The costs of a bad hire can be devastating (see the Real Cost of a Bad Hire). It’s not just the wasted time, money and energy, but a bad hire can have a demoralizing effect on both your current team members and the new “bad” employee when you have to let them go. Bad hire = bad fire, almost every time.
The common mistakes you need to be aware of to prevent bad hiring:
1. GUT FEELING HIRING
Hiring with your guts increases your chances to hire a candidate based on unconscious and biased assessment. We are all biased (due to our past work or life experiences). Do NOT base your hiring decision on whether you like the candidates and feel comfortable with them.
Be objective, do not let your first impression make the decision. Use facts and search for evidence that the candidate you are hiring is the perfect fit.
3 steps to better objectivity in your interview process:
Be aware and conscious of your own biases in order to counter and correct them in your candidate's assessment
Use behavioural and hypothetical questions, which are proven techniques used to more accurately determine the future performance or success of a candidate
Wait until the end of the interview to make a decision based on concrete facts. Do not jump the gun, the interview helps you collect data. The decision needs to take place after the interview, when you review your notes and write your feedback.
2. OPPORTUNISTIC HIRING
In your pursue to hire A players, it may be tempting to hire on the spot by fear of losing them, even if you do not have a role. No matter how brilliant is a candidate, if you do not have an open role suited for him or her, do not hire. If you do so, it will force you to change your plans, and ultimately it will lead you to set the wrong expectations and directions for your team and potentially decrease overall motivation and team morale.

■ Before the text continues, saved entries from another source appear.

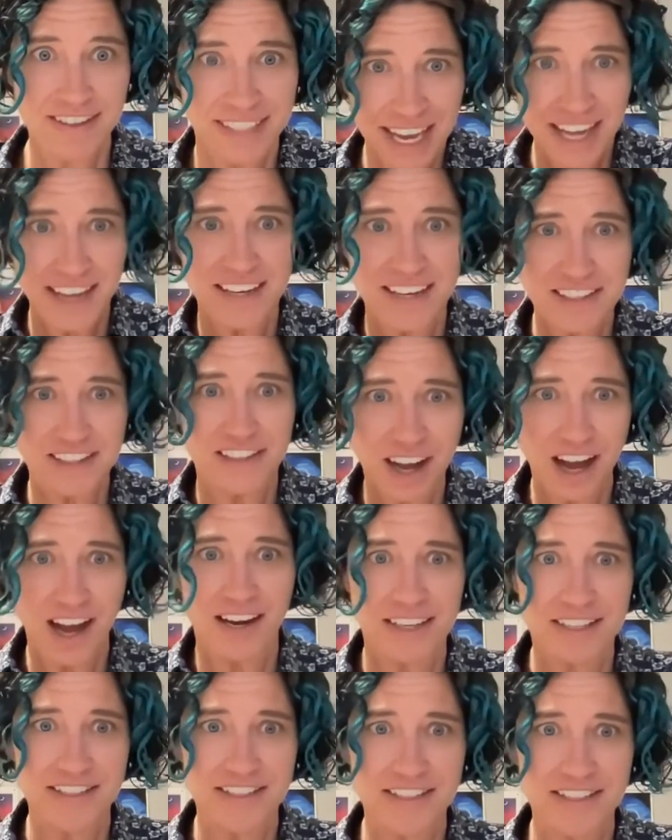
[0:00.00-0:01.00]
That is a
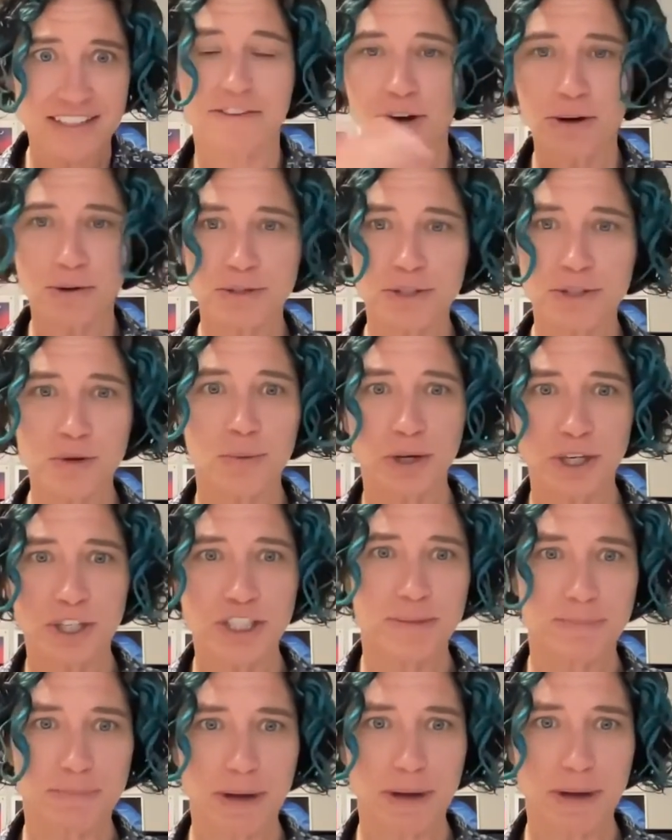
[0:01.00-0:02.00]
goddess. The folks who
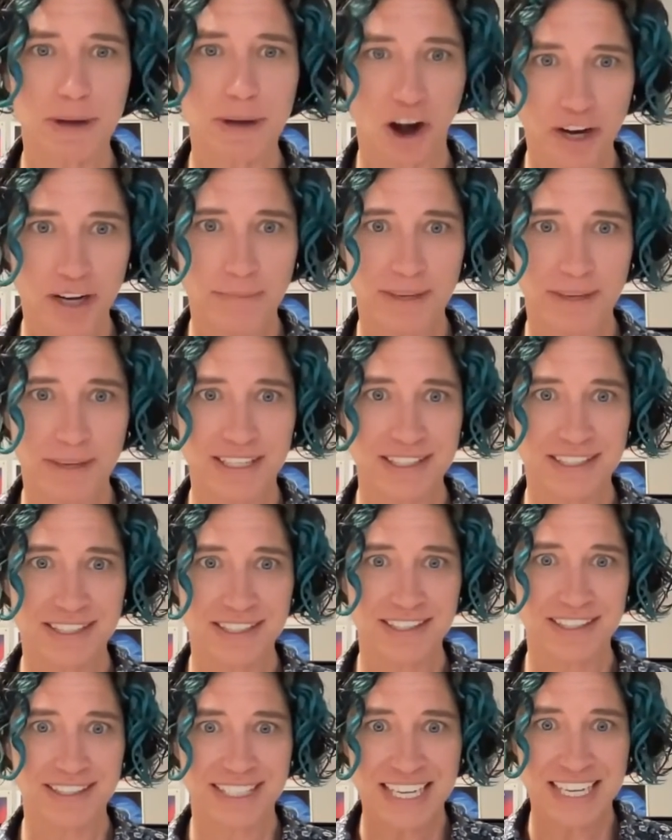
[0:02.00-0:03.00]
worship
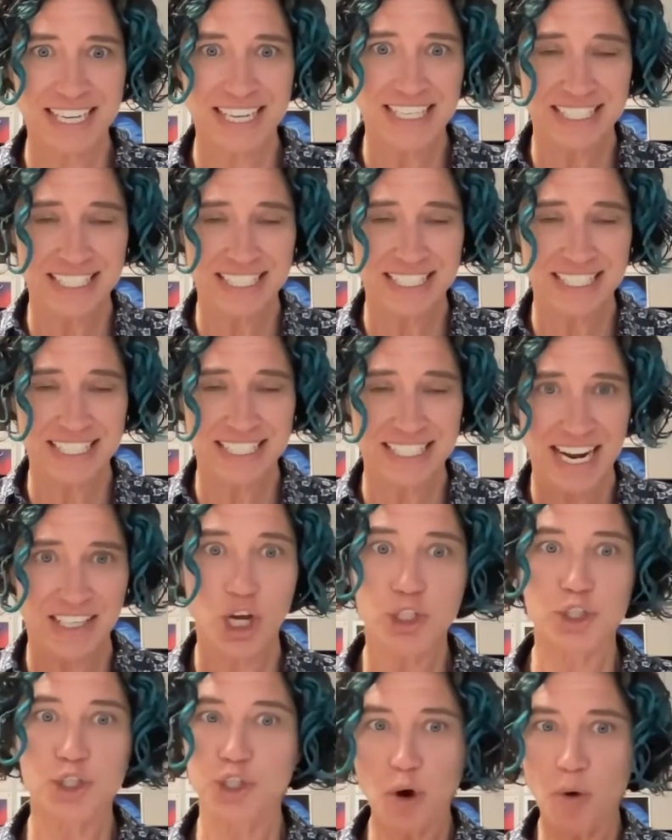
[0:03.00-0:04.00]
Artemis these days
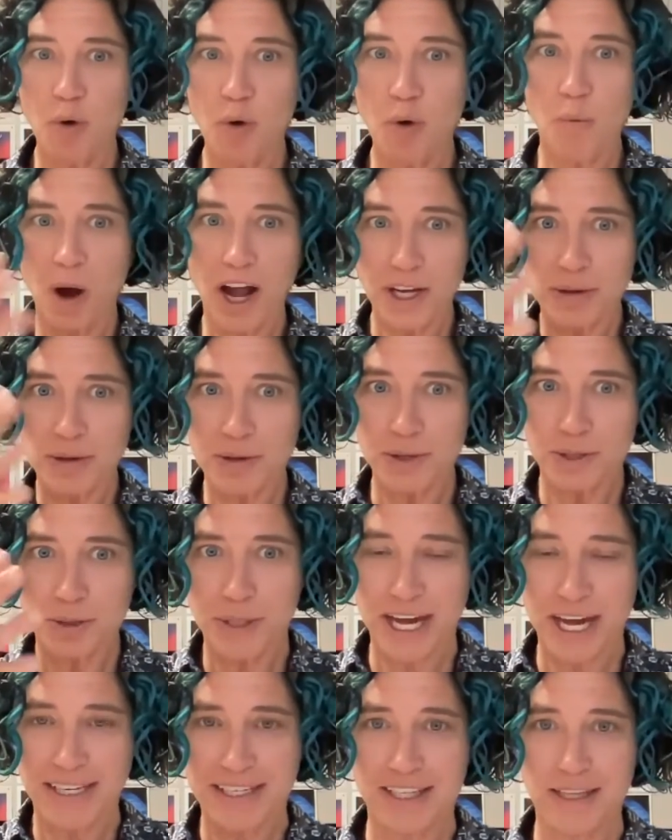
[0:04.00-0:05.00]
don't want you to
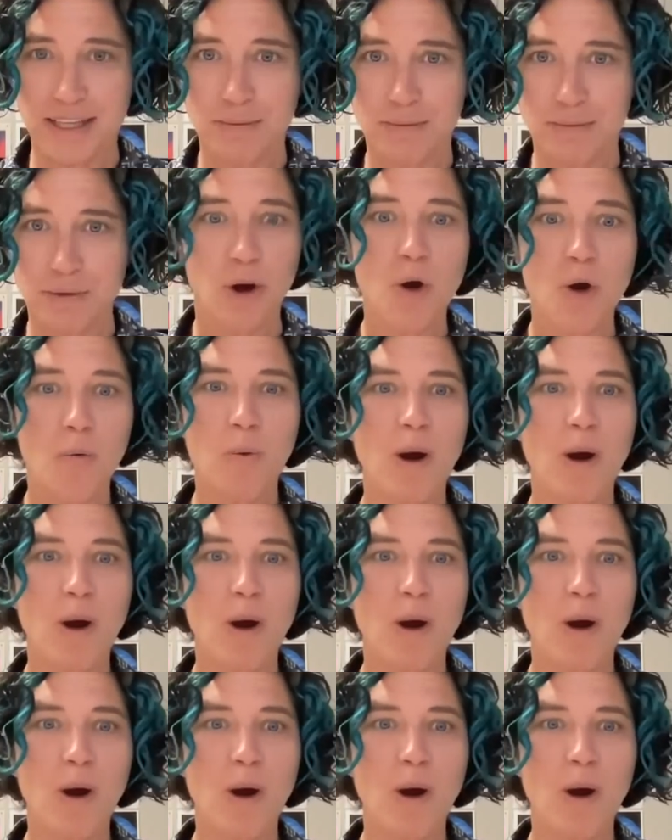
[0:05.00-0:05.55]
do that to the moon.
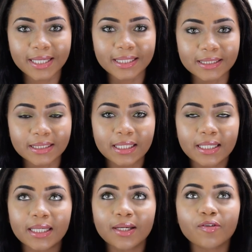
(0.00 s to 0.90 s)
daily.
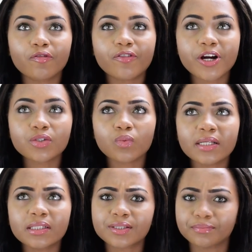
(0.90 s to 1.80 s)
First
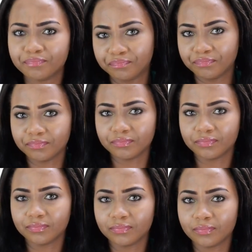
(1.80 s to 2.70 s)
one is,
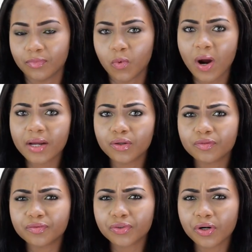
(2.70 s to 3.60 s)
where are you
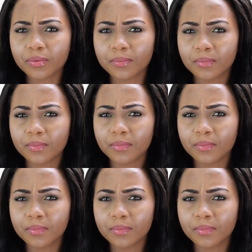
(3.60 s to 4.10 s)
from?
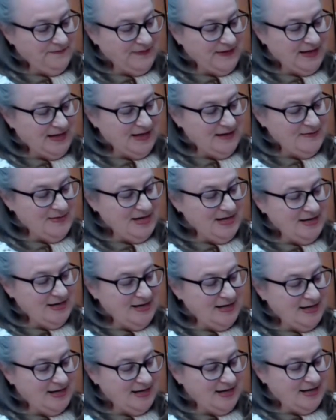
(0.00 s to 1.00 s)
I mean,
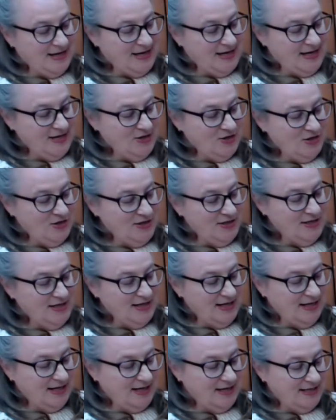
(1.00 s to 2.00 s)
I do
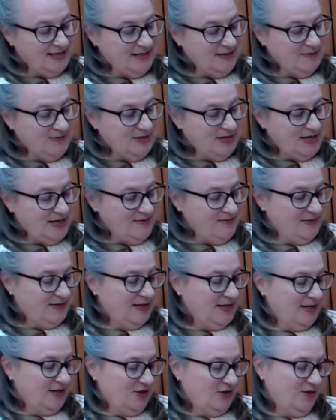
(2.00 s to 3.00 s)
think sometimes
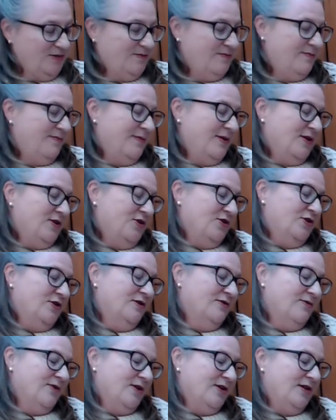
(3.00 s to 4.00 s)
I should
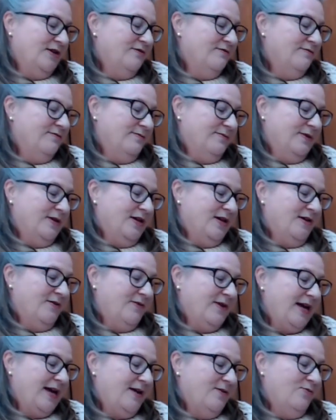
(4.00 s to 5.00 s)
have only kind of
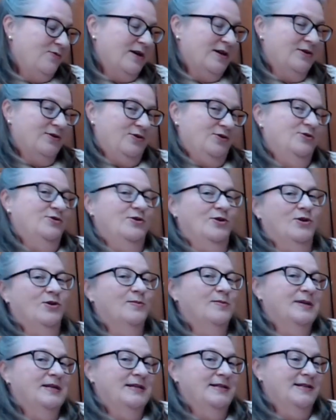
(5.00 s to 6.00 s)
had one or two
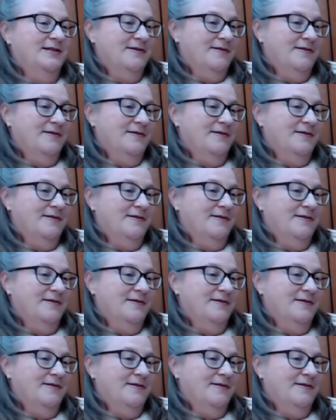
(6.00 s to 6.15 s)
hobbies,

Only hire for open roles. You need to hire the right people to implement your business strategy and not adapt your business plans to fit the candidates in. So evaluate your business STRATEGY and Recruitment PLANNING, and unless there is a strong business case to hire, stay in touch and keep your strong candidates warm for further headcount.
3. PANIC HIRING
When it comes to hiring, we most often are under tremendous time pressure and end up hiring the best of the lot instead of the right candidate. Do not make a hire in fear of losing business opportunities. You will always be better off with no-one than the wrong candidate. As mentioned at the beginning of the article, hiring the wrong person for the role may lead to poor performance, lower productivity, lower employee satisfaction, bad work atmosphere, bad employer brand and higher recruiting costs.
Wait for the right hire. Use a CROSS-FUNCTIONAL INTERVIEWERS (interviewers from a different team) who may not be as biased with the pressure to hire quickly and will be able to assess the candidates more objectively and.
4. “SKILLS-ONLY” HIRING
Do not forget to assess the culture fit of your candidates in the interview process. Even if they have the most amazing skills, the smartest employees can turn up to be unproductive and even counterproductive when in the wrong environment. You need to hire skills but also values. Make sure you set up some specific questions to assess the Culture fit of the candidates, ideally get the cross-functional interviewer to cover this through behavioral questions.